The number of British people owning a second home has soared by more than 50 per cent since 2001 as the value of additional property wealth nears £1 trillion, according to a new report.
Research from think tank the Resolution Foundation revealed that 5.5 million people – around one in ten of the UK population – own a second home, buy to let or overseas property, up from 3.6 million in 2001.
The jump was driven by buy to let mortgages, which have risen 15 times since the turn of the century.
Wealth from second homes owned by UK adults has also risen over the same period to £941bn.
It found that while 50 per cent of people born in the 1960s owned a property by the age of 29, that dropped to 37 per cent among those born in the 1980s.
One in six baby boomers – 1.2 million people born in the 1950s – reported owning extra property, the data from 2014 to 2016 revealed.

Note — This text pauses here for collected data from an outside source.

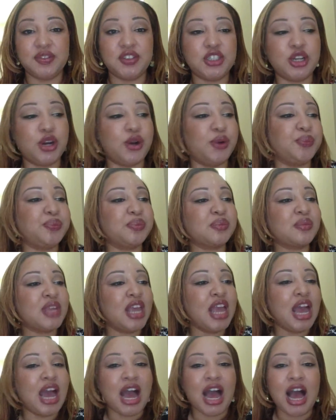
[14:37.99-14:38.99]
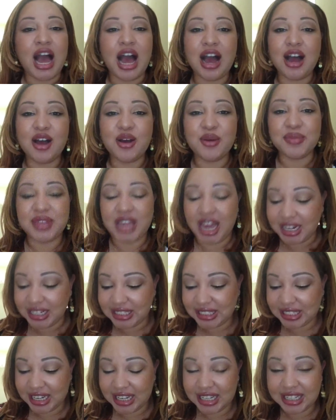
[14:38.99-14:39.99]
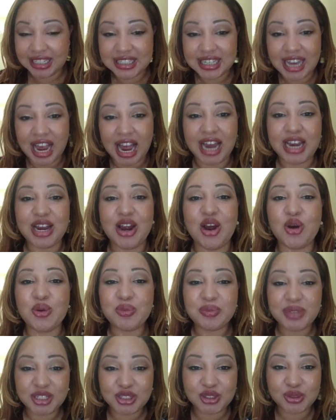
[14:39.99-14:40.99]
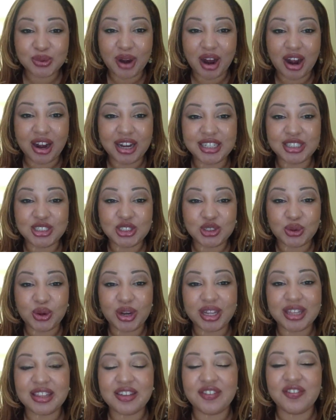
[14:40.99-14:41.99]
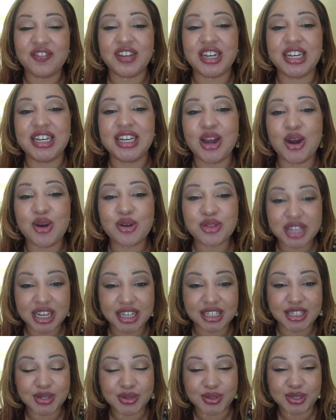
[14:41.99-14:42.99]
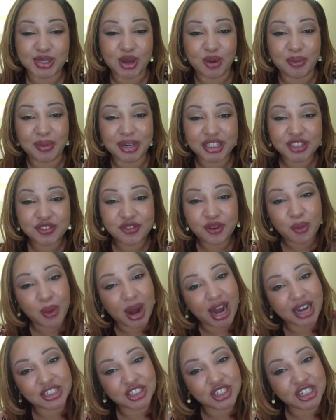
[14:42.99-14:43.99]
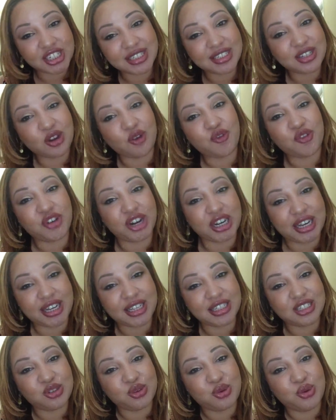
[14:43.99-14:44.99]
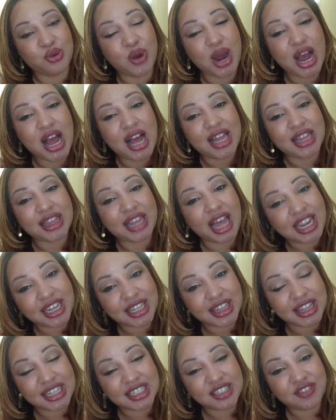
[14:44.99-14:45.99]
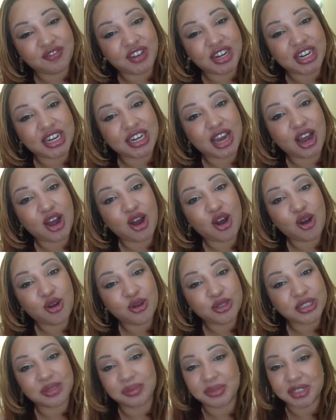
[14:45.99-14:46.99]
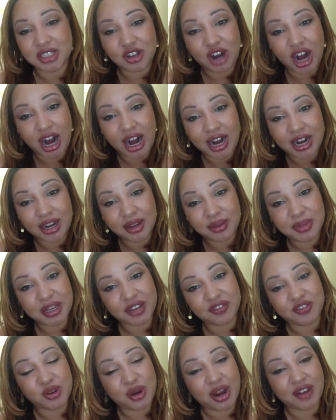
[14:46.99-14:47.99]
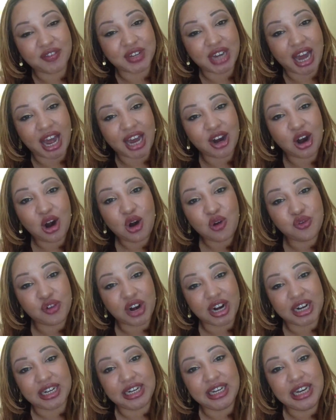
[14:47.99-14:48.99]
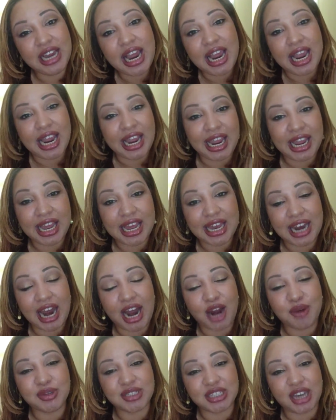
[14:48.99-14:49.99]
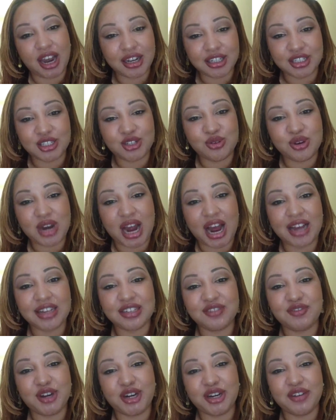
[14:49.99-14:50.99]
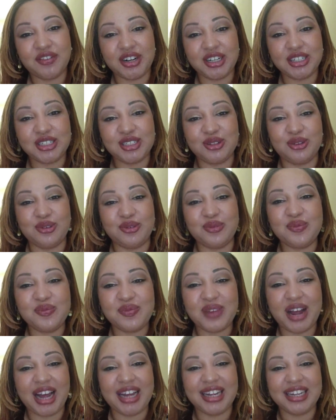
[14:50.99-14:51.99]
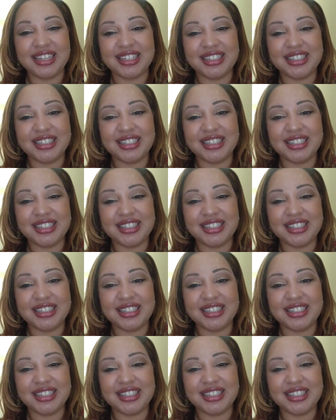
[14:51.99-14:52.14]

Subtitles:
So That is it. I hope that you all enjoyed the video. Thank you so much for watching. Don't forget to like this video, subscribe if you have not already, and I will talk to you guys very, very soon. Bye.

Despite the surge in second home ownership, the number of millennials owning a home continues to fall.
The report urged policymakers to rebalance the housing market to help first-time buyers.
Resolution Foundation policy analyst George Bangham said: “While young people in particular are less likely to own their own home than previous generations, those that do own are more likely to have more than one property.
“And as the huge stock of second homes, buy-to-let and overseas properties starts to be passed on to younger generations, Britain risks becoming a country where getting ahead in life depends as much on what you inherit, as what you earn.”